## Required action:
What you return should match every record exactly, with the images removed.

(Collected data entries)

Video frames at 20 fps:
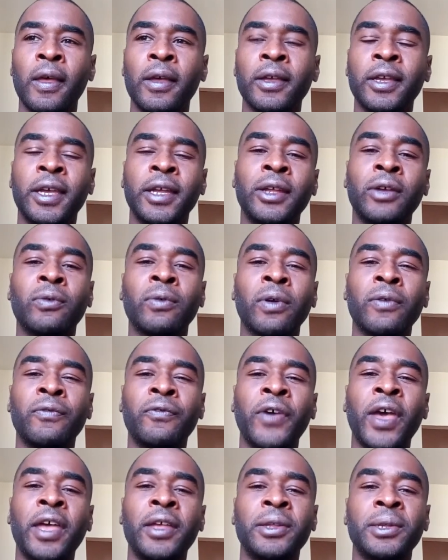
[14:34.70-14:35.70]
getting
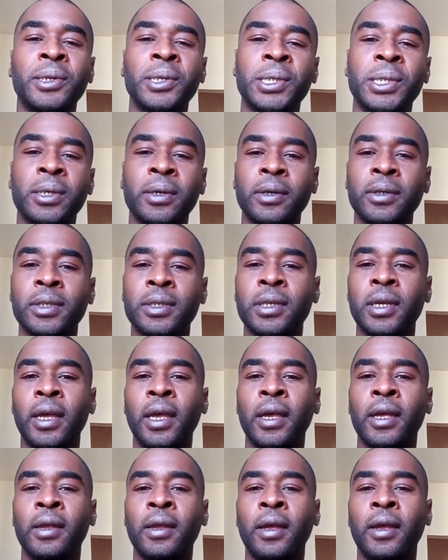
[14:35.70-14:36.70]
revenge
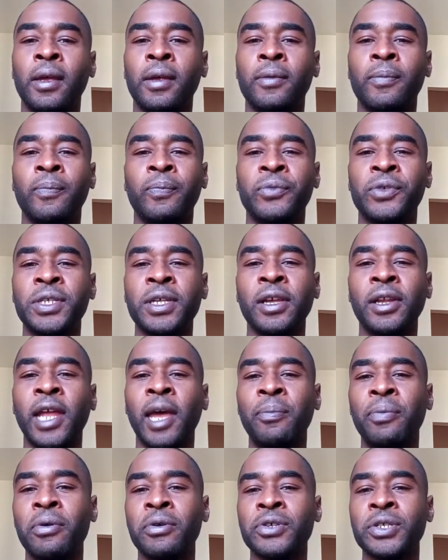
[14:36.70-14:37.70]
and seeing
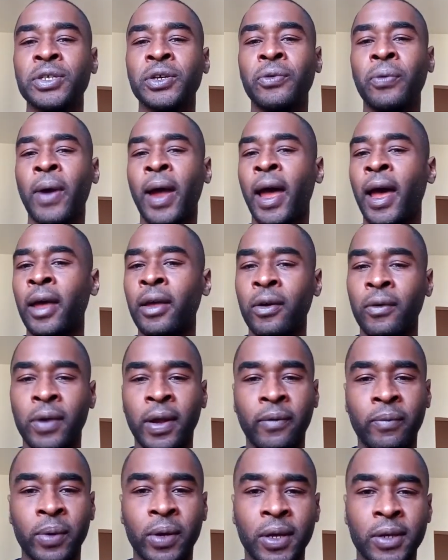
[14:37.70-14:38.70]
that person cry or
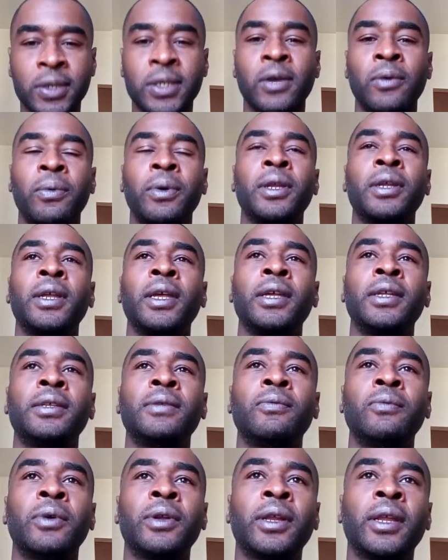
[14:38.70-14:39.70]
whatever because they what
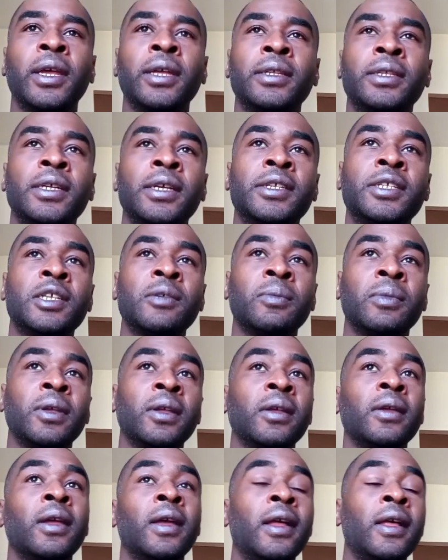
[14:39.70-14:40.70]
did they did to
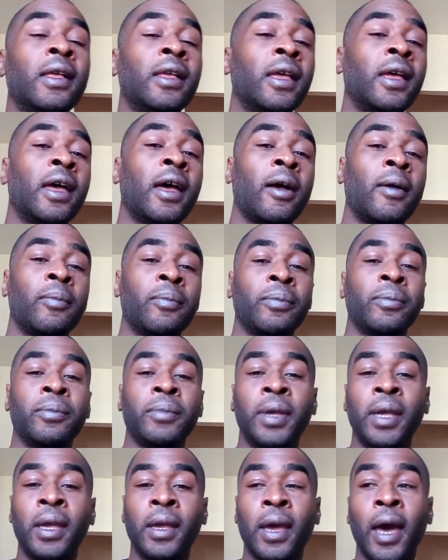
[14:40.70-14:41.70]
me.
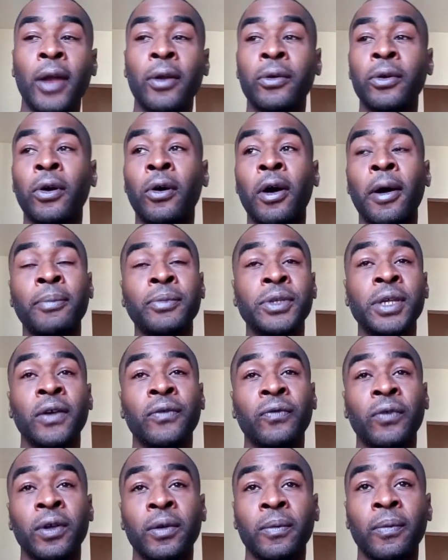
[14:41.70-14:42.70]
Me, I don't know, I'm
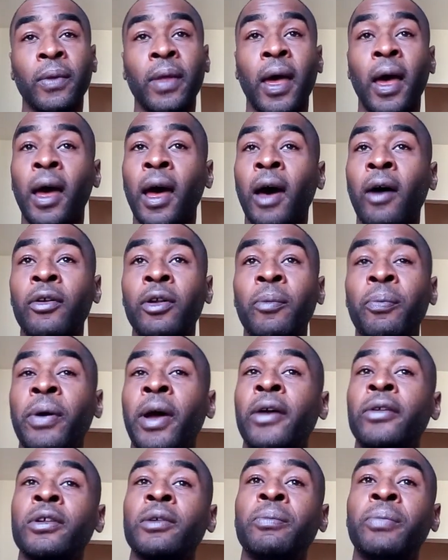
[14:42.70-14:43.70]
different. I would have
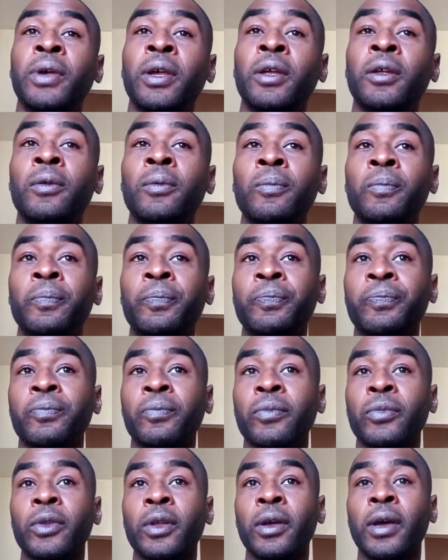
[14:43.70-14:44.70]
probably been
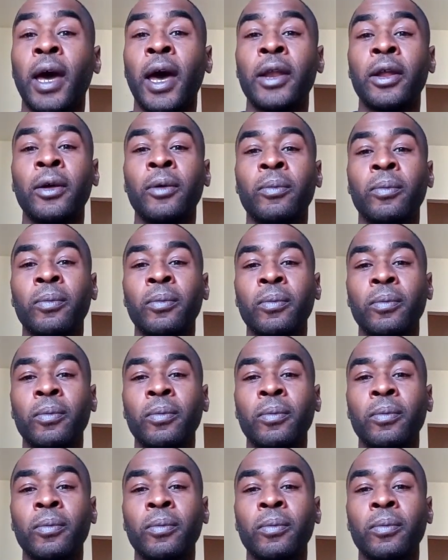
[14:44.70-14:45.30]
kind of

## Response area:
Video frames at 20 fps:
[14:34.70-14:35.70]
getting
[14:35.70-14:36.70]
revenge
[14:36.70-14:37.70]
and seeing
[14:37.70-14:38.70]
that person cry or
[14:38.70-14:39.70]
whatever because they what
[14:39.70-14:40.70]
did they did to
[14:40.70-14:41.70]
me.
[14:41.70-14:42.70]
Me, I don't know, I'm
[14:42.70-14:43.70]
different. I would have
[14:43.70-14:44.70]
probably been
[14:44.70-14:45.30]
kind of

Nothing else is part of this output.